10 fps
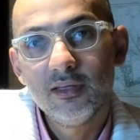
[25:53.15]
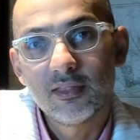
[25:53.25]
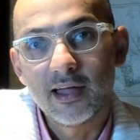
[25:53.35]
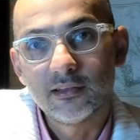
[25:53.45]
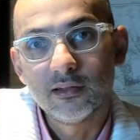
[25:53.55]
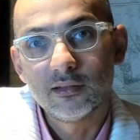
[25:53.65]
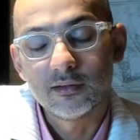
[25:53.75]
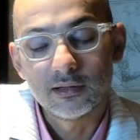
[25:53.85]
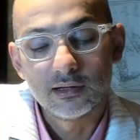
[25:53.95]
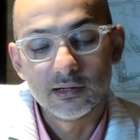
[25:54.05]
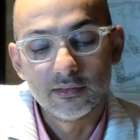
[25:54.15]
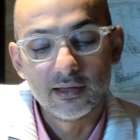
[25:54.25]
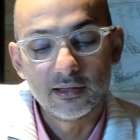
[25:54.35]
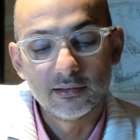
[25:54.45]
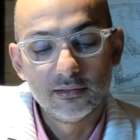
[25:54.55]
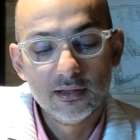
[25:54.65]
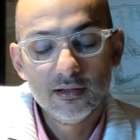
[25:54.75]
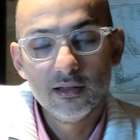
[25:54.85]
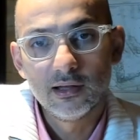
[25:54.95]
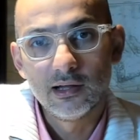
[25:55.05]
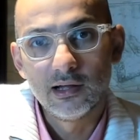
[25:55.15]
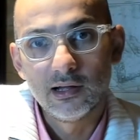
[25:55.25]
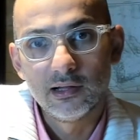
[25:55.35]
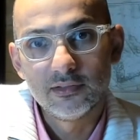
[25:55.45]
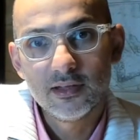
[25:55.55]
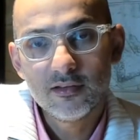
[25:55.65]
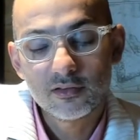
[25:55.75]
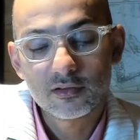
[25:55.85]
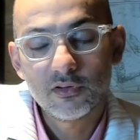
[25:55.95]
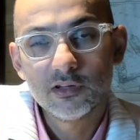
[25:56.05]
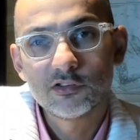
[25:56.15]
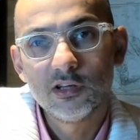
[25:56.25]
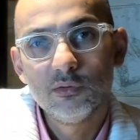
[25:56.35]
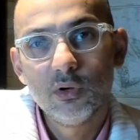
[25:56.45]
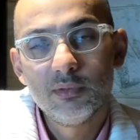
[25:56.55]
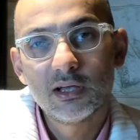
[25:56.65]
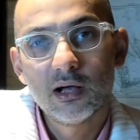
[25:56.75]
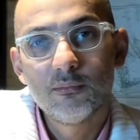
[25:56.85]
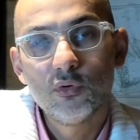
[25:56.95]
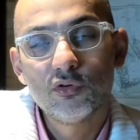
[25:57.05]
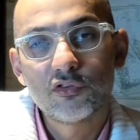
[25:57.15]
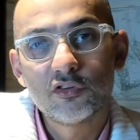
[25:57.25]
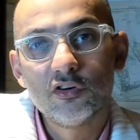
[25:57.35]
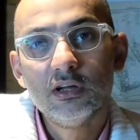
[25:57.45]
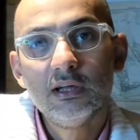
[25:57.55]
that the density function will become also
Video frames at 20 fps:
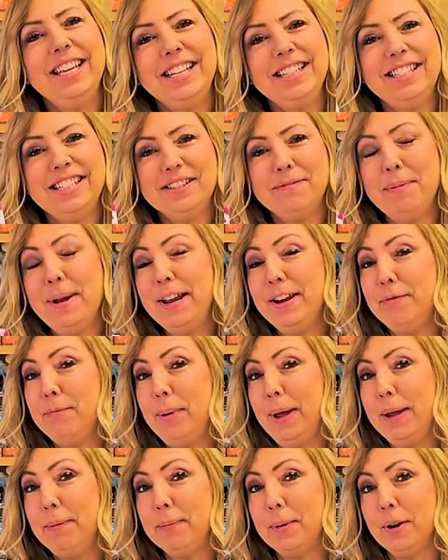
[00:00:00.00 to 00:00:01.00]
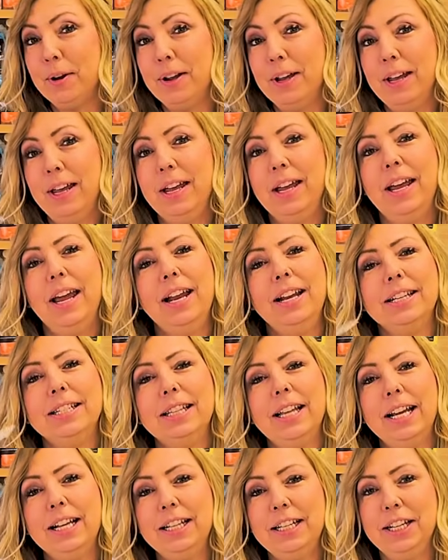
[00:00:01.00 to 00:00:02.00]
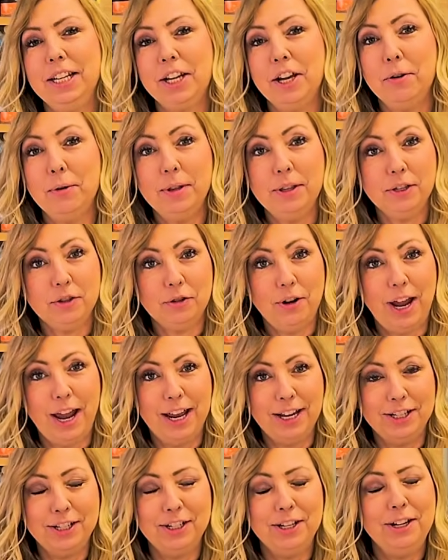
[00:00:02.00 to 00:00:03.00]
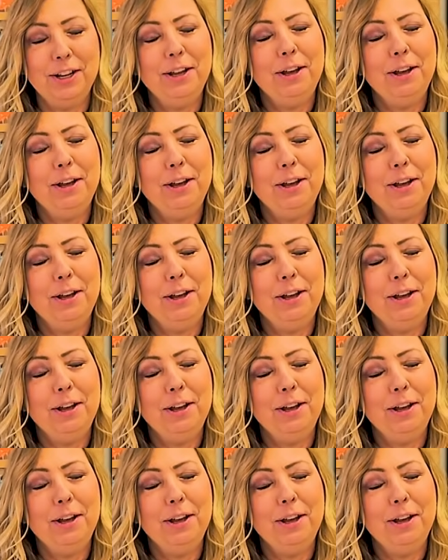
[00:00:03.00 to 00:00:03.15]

This is made of paper and it's likely to go in the trash.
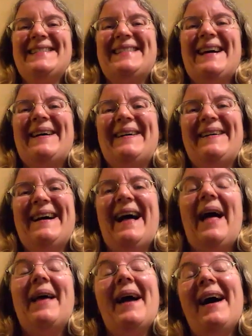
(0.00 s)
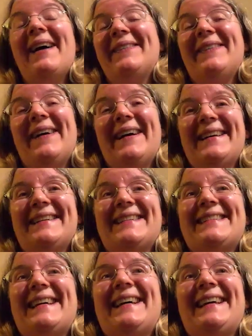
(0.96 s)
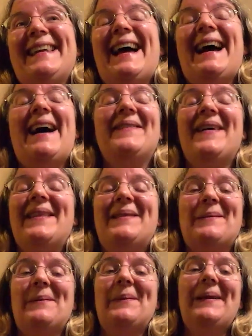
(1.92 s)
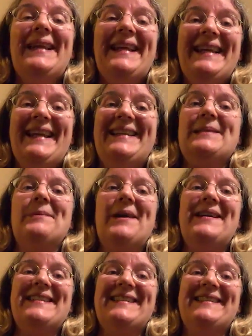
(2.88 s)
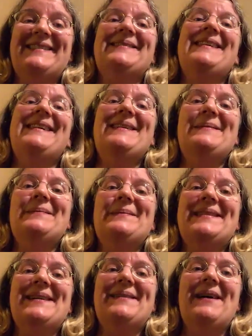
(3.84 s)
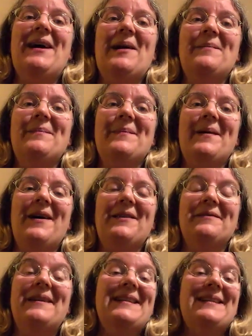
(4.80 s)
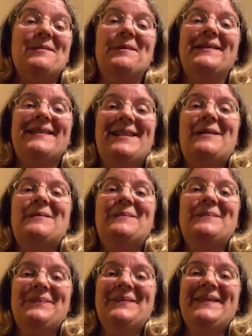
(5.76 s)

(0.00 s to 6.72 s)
So I find them completely inspirational. So I hope other readers will too.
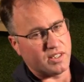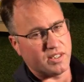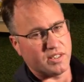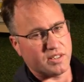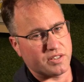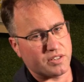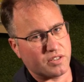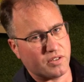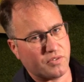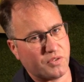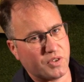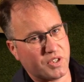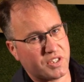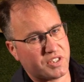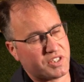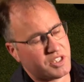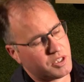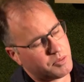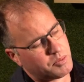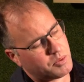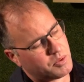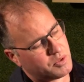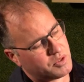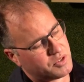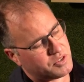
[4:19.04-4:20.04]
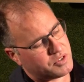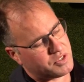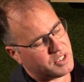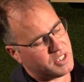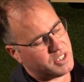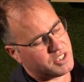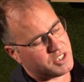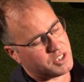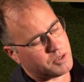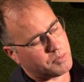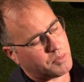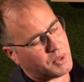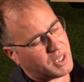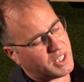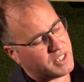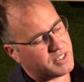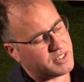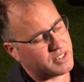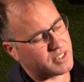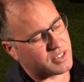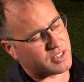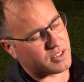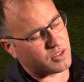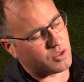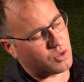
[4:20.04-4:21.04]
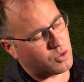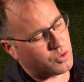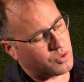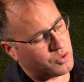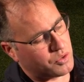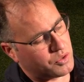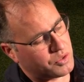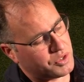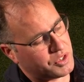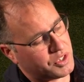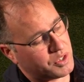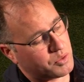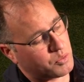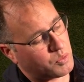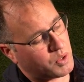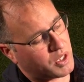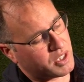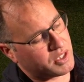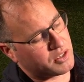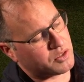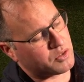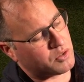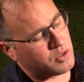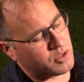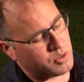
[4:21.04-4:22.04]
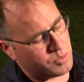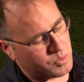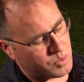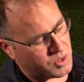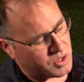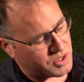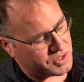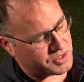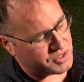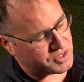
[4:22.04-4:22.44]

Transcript: So if we so that's your basic on your 1 guide wire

● ACTIVITY
Could you retype all the entries above exactly, without the pictures?

● WRITTEN SOLUTION
10 fps
[25:53.15]
[25:53.25]
[25:53.35]
[25:53.45]
[25:53.55]
[25:53.65]
[25:53.75]
[25:53.85]
[25:53.95]
[25:54.05]
[25:54.15]
[25:54.25]
[25:54.35]
[25:54.45]
[25:54.55]
[25:54.65]
[25:54.75]
[25:54.85]
[25:54.95]
[25:55.05]
[25:55.15]
[25:55.25]
[25:55.35]
[25:55.45]
[25:55.55]
[25:55.65]
[25:55.75]
[25:55.85]
[25:55.95]
[25:56.05]
[25:56.15]
[25:56.25]
[25:56.35]
[25:56.45]
[25:56.55]
[25:56.65]
[25:56.75]
[25:56.85]
[25:56.95]
[25:57.05]
[25:57.15]
[25:57.25]
[25:57.35]
[25:57.45]
[25:57.55]
that the density function will become also
Video frames at 20 fps:
[00:00:00.00 to 00:00:01.00]
[00:00:01.00 to 00:00:02.00]
[00:00:02.00 to 00:00:03.00]
[00:00:03.00 to 00:00:03.15]

This is made of paper and it's likely to go in the trash.
(0.00 s)
(0.96 s)
(1.92 s)
(2.88 s)
(3.84 s)
(4.80 s)
(5.76 s)

(0.00 s to 6.72 s)
So I find them completely inspirational. So I hope other readers will too.
[4:19.04-4:20.04]
[4:20.04-4:21.04]
[4:21.04-4:22.04]
[4:22.04-4:22.44]

Transcript: So if we so that's your basic on your 1 guide wire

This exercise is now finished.